- _YOUR GOAL_
Output word for word the lines from the one with "[4:56.46-4:56.96]" to the final line of the data, both ends included, but skip the pictures.

- _RECORDS TO USE_
......

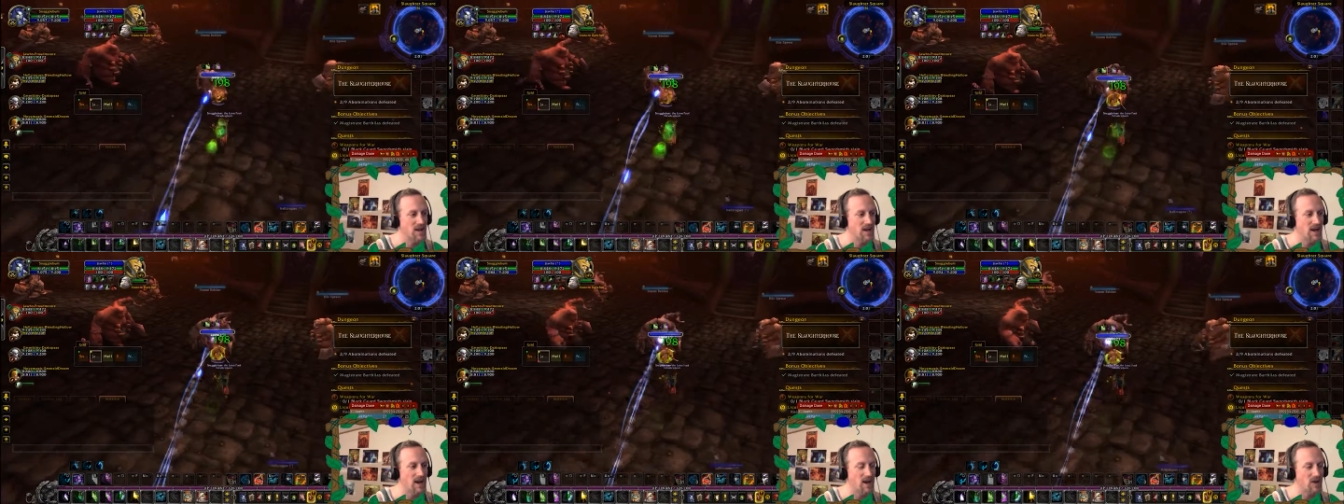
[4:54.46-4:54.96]

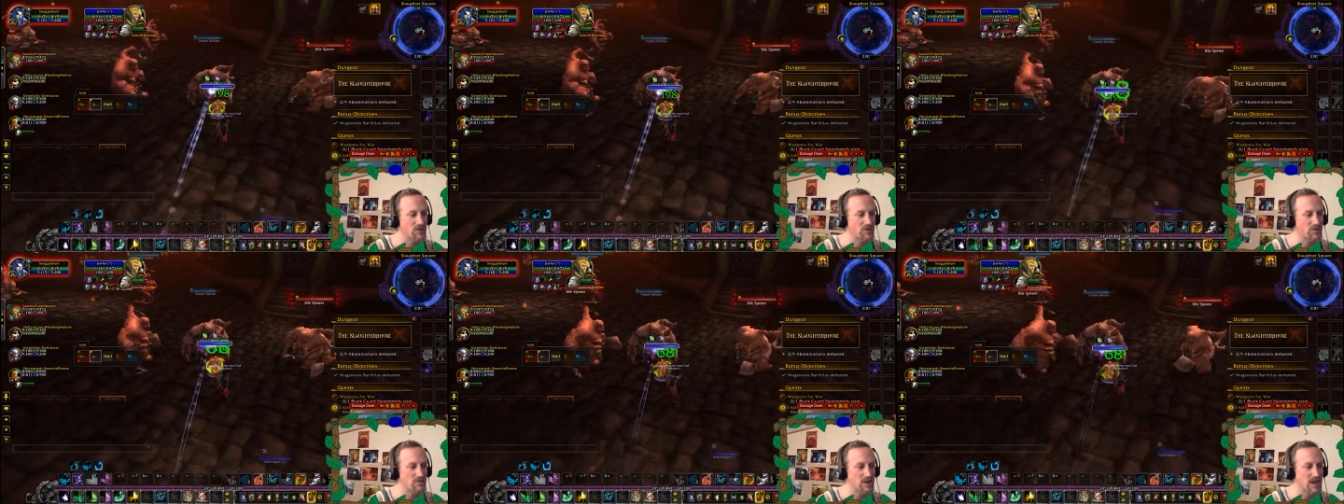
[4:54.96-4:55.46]
I
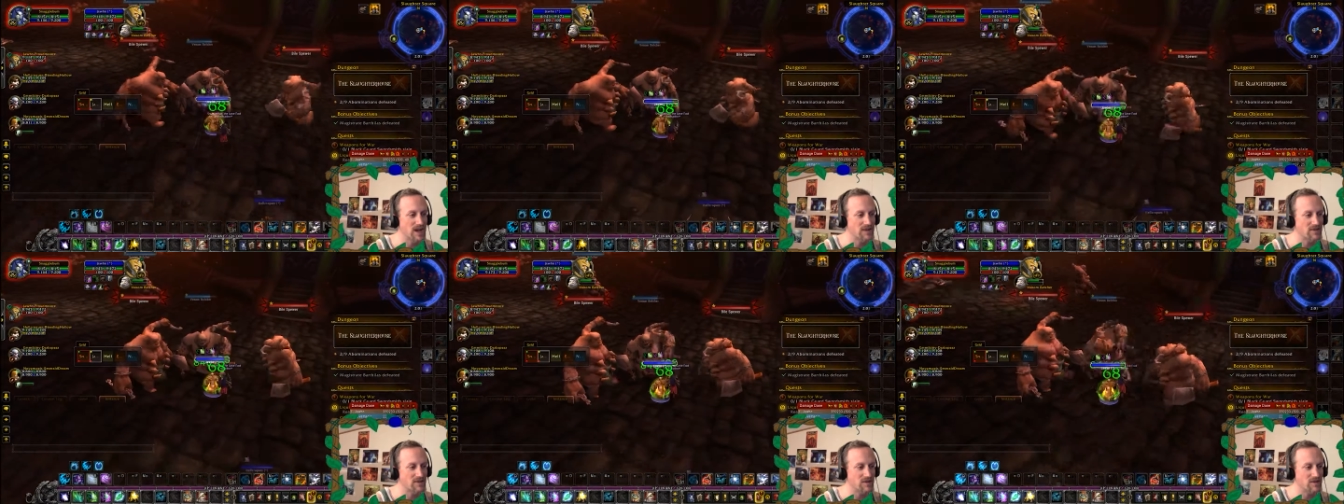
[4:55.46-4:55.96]
also like
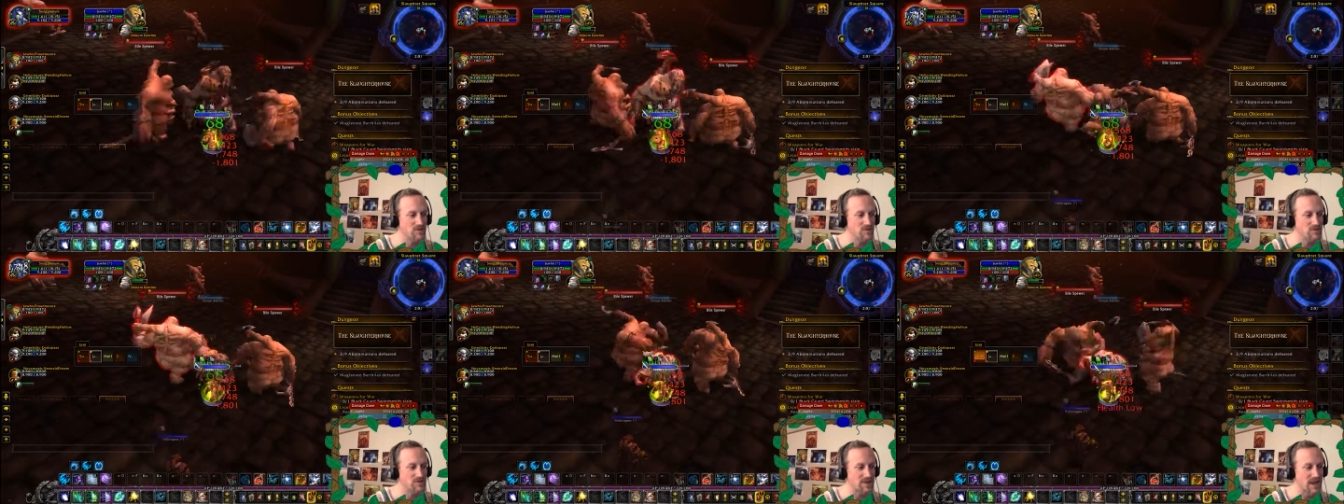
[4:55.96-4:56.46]
to
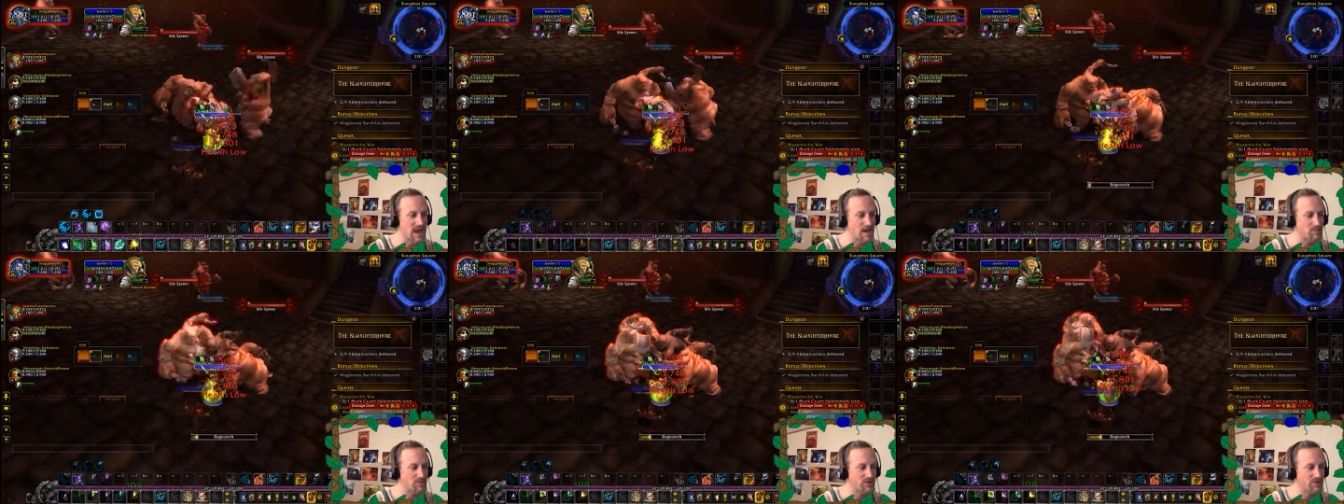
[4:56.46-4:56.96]
use
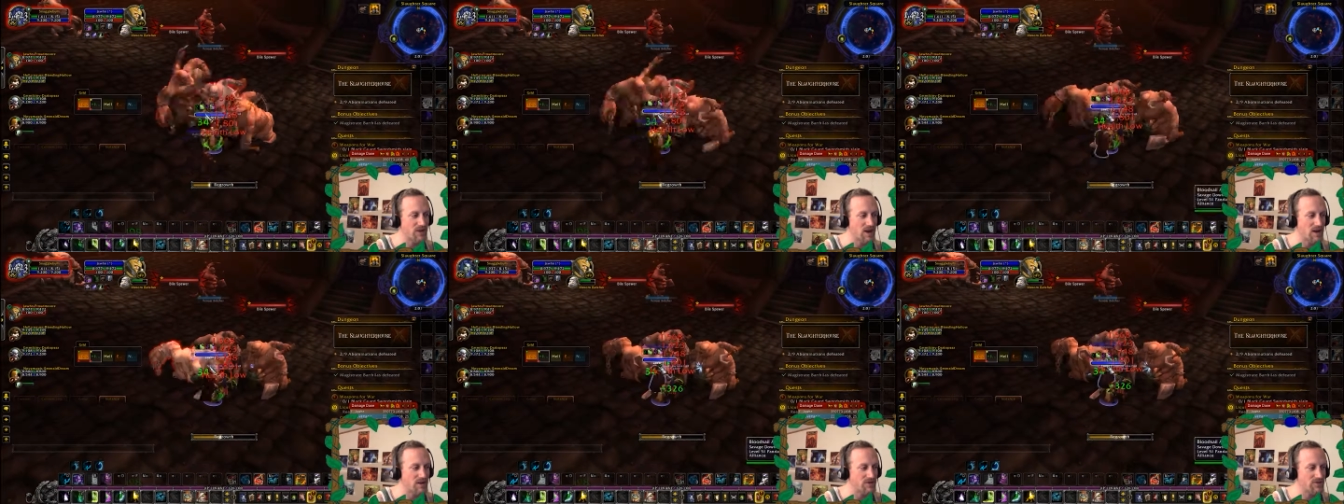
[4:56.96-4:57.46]

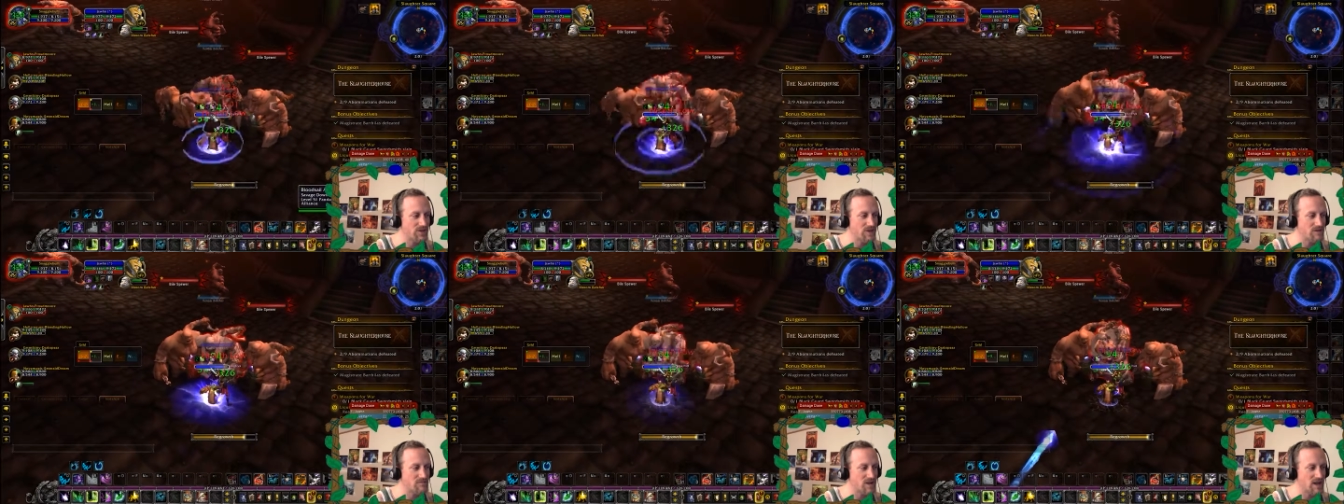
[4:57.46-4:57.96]
applesauce
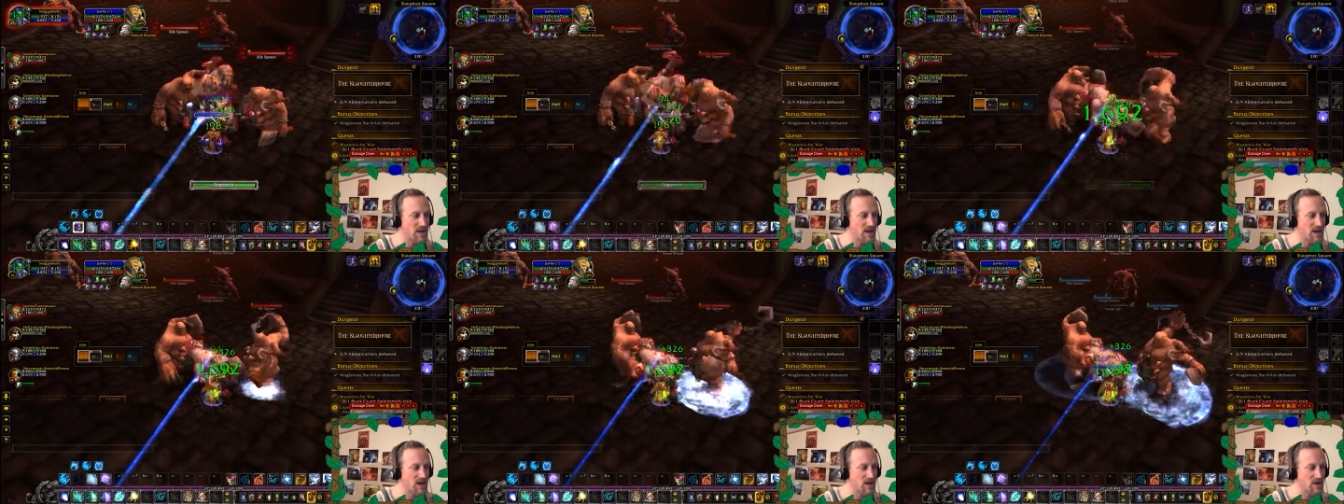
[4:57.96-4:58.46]
in my
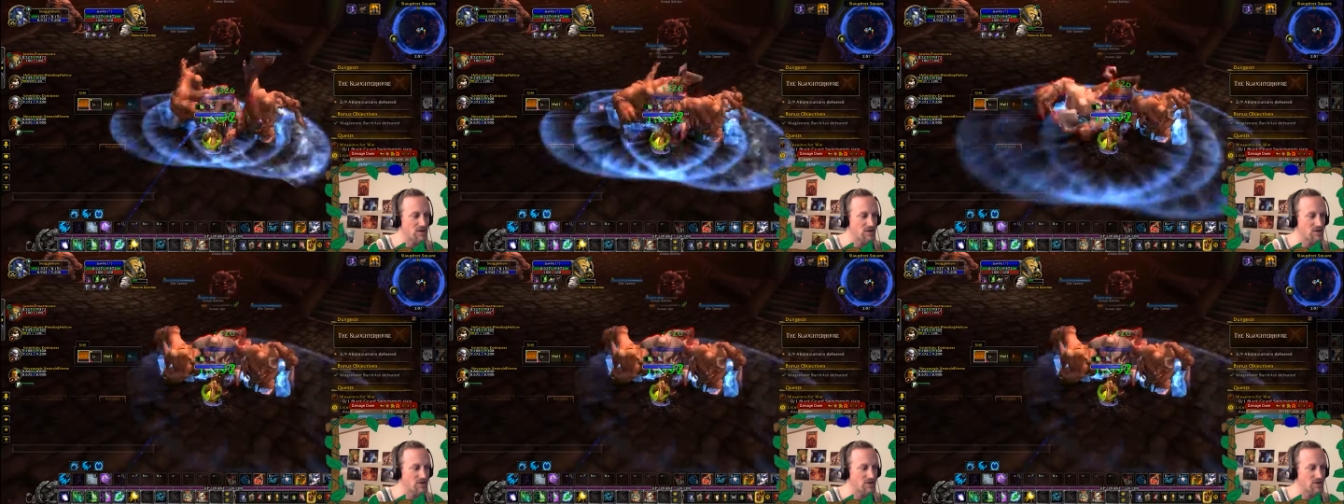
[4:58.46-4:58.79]
hair.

......

- _YOUR SOLUTION_
[4:56.46-4:56.96]
use
[4:56.96-4:57.46]

[4:57.46-4:57.96]
applesauce
[4:57.96-4:58.46]
in my
[4:58.46-4:58.79]
hair.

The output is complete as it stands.